Thursday, May 05, 2022

Assholes by Bram Algoed & Micah Stahl

Does this count as a foreign comic? It's written by an American (Micah Stahl) but drawn by a Belgian (Bram Algoed), and was originally published in Dutch - this edition is a translation, and comes from an outfit (Europe Comics) specifically devoted to bringing Eurocomics to Amerireaders.

That's foreign enough for my purposes, but there's an additional wrinkle: this is a satire, with two main characters who are, well, Assholes. One is American, one is British. So to restate the original issue: does this count as someone else picking on those people, or is it all within the family?

It's familiar enough, and the satirical targets (rich, self-obsessed TV celebrities! golf!) are broad and obvious enough that I don't think anyone will actually care. But it does make the is-the-call-coming-from-inside-the-house? question more interesting here than usual.

Anyway, this book takes place all during one morning, at a presumably exclusive golf club, the Royal Marabou, which seems to be somewhere in the LA area. Two popular game-show hosts, the American Chuck Atkins (of Spin Your Luck) and Simon Kennedy (of Enigma) are starting a round there. Chuck is a big bluff sort with a brushy moustache, on his fourth wife - you know the type. Simon is toothy and slick - you know that type as well.

They both are tremendous assholes, though in my personal scorecard Chuck pulls far ahead on points and the race is never in doubt.
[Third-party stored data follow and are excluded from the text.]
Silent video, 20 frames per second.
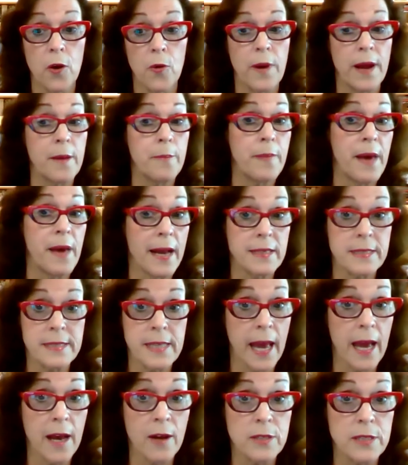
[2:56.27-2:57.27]
right back
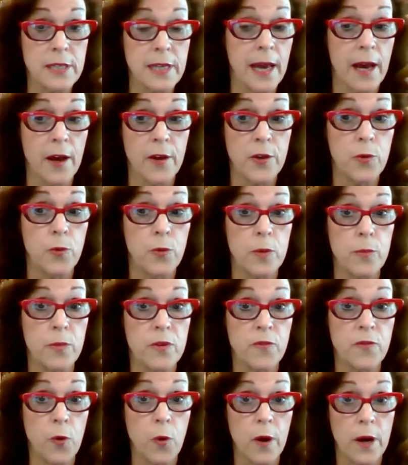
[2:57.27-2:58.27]
down to how you were
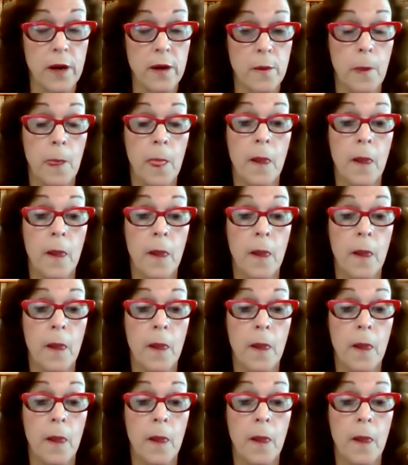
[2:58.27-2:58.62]
before.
The book is structured around their golf round, with chapters for each hole after some brief scene-setting among the caddies and groundskeepers, early that morning. We see Chuck and Simon interact with their fans, insult and belittle each other, do a lot of hitting balls with highly-engineered sticks, drink, and generally act out.

It's all amusing, and often quite funny - assuming you enjoy comedy about assholes. But, then, if you didn't, the title would be enough to keep you away. There's no higher goal, no frisson of discovery or breakthrough: assholes these two men began and assholes they will remain. If that's enough for you, this book provides snappy dialogue and bright art that, to my eye, sits somewhere between ligne claire and a modern North American art-comics look.